Le plus sérieusement du monde, la Brute m'a pris les couilles à pleine main (qu'on me pardonne le terme, mais dans cette situation, Racine lui-même n'aurait pas dit autre chose). Il m'a guidé ainsi jusqu'au mur, la main ferme mais polie, comme on mène un aveugle à sa chaise. Ses deux petits camarades se sont approchés de nous. II m'a plaqué contre le mur, m'a attrapé par le col à deux mains et m'a littéralement soulevé de terre. Derrière, les visages du Sournois et du Con ont sensiblement changé d'expression. Surtout celui du Con:

– Si t'es pas pédé, connard, t'as vraiment pas de chance (ce n'est qu'une demi-surprise, je ne suis pas particulièrement verni en ce moment). Ce soir, on t'amène direct à Fleury (la prédiction d'Elvis se réalise, pour l'instant tout est normal), et j'aime mieux te dire que là-bas, les mecs, ils sont pas difficiles, ils prennent ce qu'ils trouvent: ils sont tous pédés (on ne me la fait pas: «certains», a dit Elvis). Un bon petit paquet de chair fraîche, ils vont pas cracher dessus, tu peux me croire. Même si t'es pas terrible. Enfin c'est un goût personnel, hein. Tu vas en prendre plein ton cul, ma grande. (Ce qui désamorçait la tension, ce qui me permettait de ne pas succomber à la détresse, c'était que la Brute qui me soulevait approuvait en silence toutes les paroles du Con, en hochant gravement la tête («Oui oui, exact, ils vont pas cracher dessus, oui oui, plein ton cul, exact»), comme un clerc bonasse qui confirme du bonnet les menaces d'un huissier.) Et si la pédale c'est pas ton genre, tant pis pour toi, Babar, faudra t'y faire. Tauras le temps d'y prendre goût, t'en fais pas. On va te laisser deux ou trois mois là-bas, et le jour du procès, tu seras devenu une vraie petite tantouze («Une vraie petite tantouze, oui oui, c'est exact»).

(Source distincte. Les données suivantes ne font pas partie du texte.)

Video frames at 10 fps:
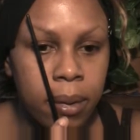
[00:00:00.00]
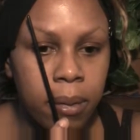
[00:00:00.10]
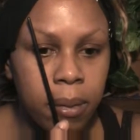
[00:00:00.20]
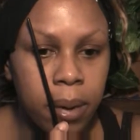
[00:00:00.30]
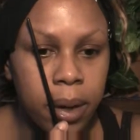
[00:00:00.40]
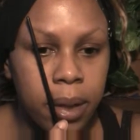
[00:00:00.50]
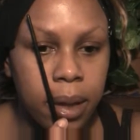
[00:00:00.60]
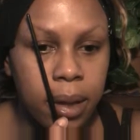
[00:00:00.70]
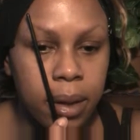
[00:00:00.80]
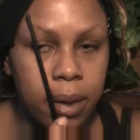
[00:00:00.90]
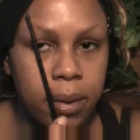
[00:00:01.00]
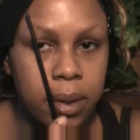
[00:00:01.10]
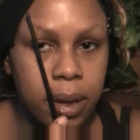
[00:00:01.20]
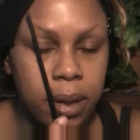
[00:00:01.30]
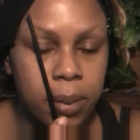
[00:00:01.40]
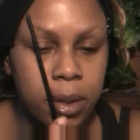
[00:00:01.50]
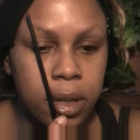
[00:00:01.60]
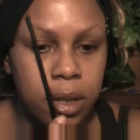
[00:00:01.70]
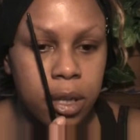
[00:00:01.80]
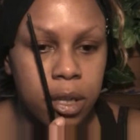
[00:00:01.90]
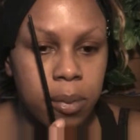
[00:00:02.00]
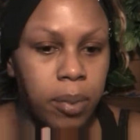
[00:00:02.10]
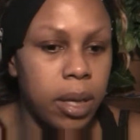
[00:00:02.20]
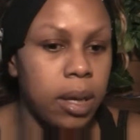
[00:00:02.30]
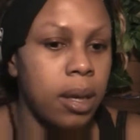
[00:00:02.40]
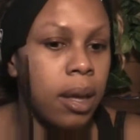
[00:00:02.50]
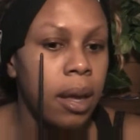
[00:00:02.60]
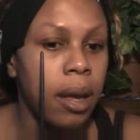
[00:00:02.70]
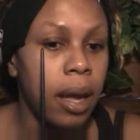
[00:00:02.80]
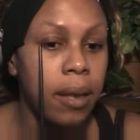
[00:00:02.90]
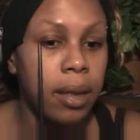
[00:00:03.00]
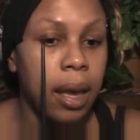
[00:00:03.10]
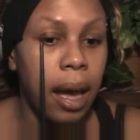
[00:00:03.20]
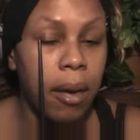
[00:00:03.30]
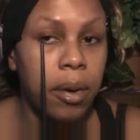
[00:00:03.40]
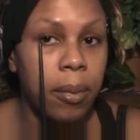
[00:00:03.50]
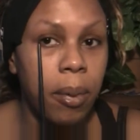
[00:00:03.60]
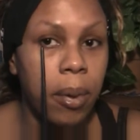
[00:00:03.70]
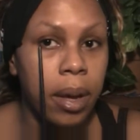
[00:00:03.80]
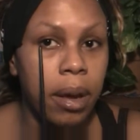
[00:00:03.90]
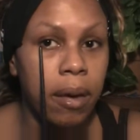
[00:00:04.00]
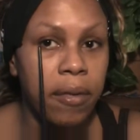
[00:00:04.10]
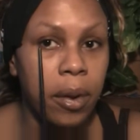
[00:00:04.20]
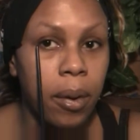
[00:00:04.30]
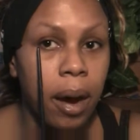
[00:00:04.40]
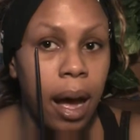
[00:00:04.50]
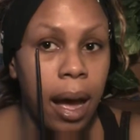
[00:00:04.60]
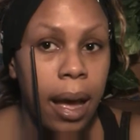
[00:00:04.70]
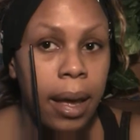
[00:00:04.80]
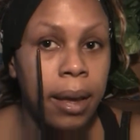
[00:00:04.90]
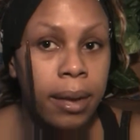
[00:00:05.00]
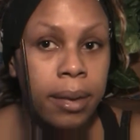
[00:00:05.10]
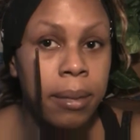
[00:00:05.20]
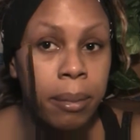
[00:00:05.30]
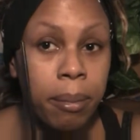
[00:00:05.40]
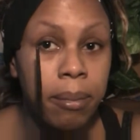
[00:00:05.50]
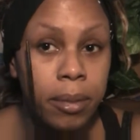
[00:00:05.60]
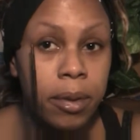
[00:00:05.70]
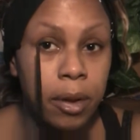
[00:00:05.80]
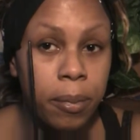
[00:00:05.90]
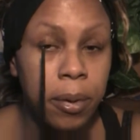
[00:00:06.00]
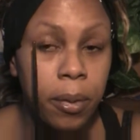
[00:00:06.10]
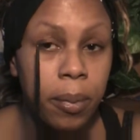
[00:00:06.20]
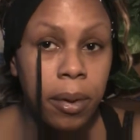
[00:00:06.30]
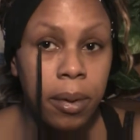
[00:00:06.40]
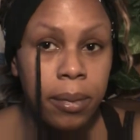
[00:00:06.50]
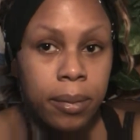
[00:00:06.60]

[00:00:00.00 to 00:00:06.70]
where that intersects, which should just be at the outer point of your eye, your pupil.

Quand la Brute m'a lâché, les traits de mes trois opposants ont de nouveau fondu en masques douceâtres – surtout ceux du Sournois, qui regrettait que son collègue ait cédé à la colère, car au fond il m'aimait bien, lui:

– Alors bien sûr, ce qui est toujours possible, c'est que la mémoire te revienne. L'arrestation, la garde à vue, ça peut t'avoir secoué. On va te laisser un peu de temps, essaie de te concentrer. Si tu ne retrouves pas l'adresse de ton ami, on sera obligés de te mettre trois mois à l'ombre en attendant. Ça s'appelle la préventive. C'est moche, mais c'est la loi, ce n'est pas à moi de la changer. Et puis pense aussi à lui, ton collègue, qui doit être en train de se marrer dans les bars. Et qui continuera pendant que tu moisiras à Fleury. C'est injuste, non? Écoute, réfléchis à tout ça, je repasse te voir dans un moment.

Avant de refermer la porte de la cage derrière eux, le Con s'est retourné pour me lancer:

– N'oublie pas que c'est plein de pédés, là-bas.

Ils ne sont pas repassés me voir. Je suis resté encore une éternité à divaguer dans ce trou. Je m'appelais Halvard Sanz et je flottais dans le vide.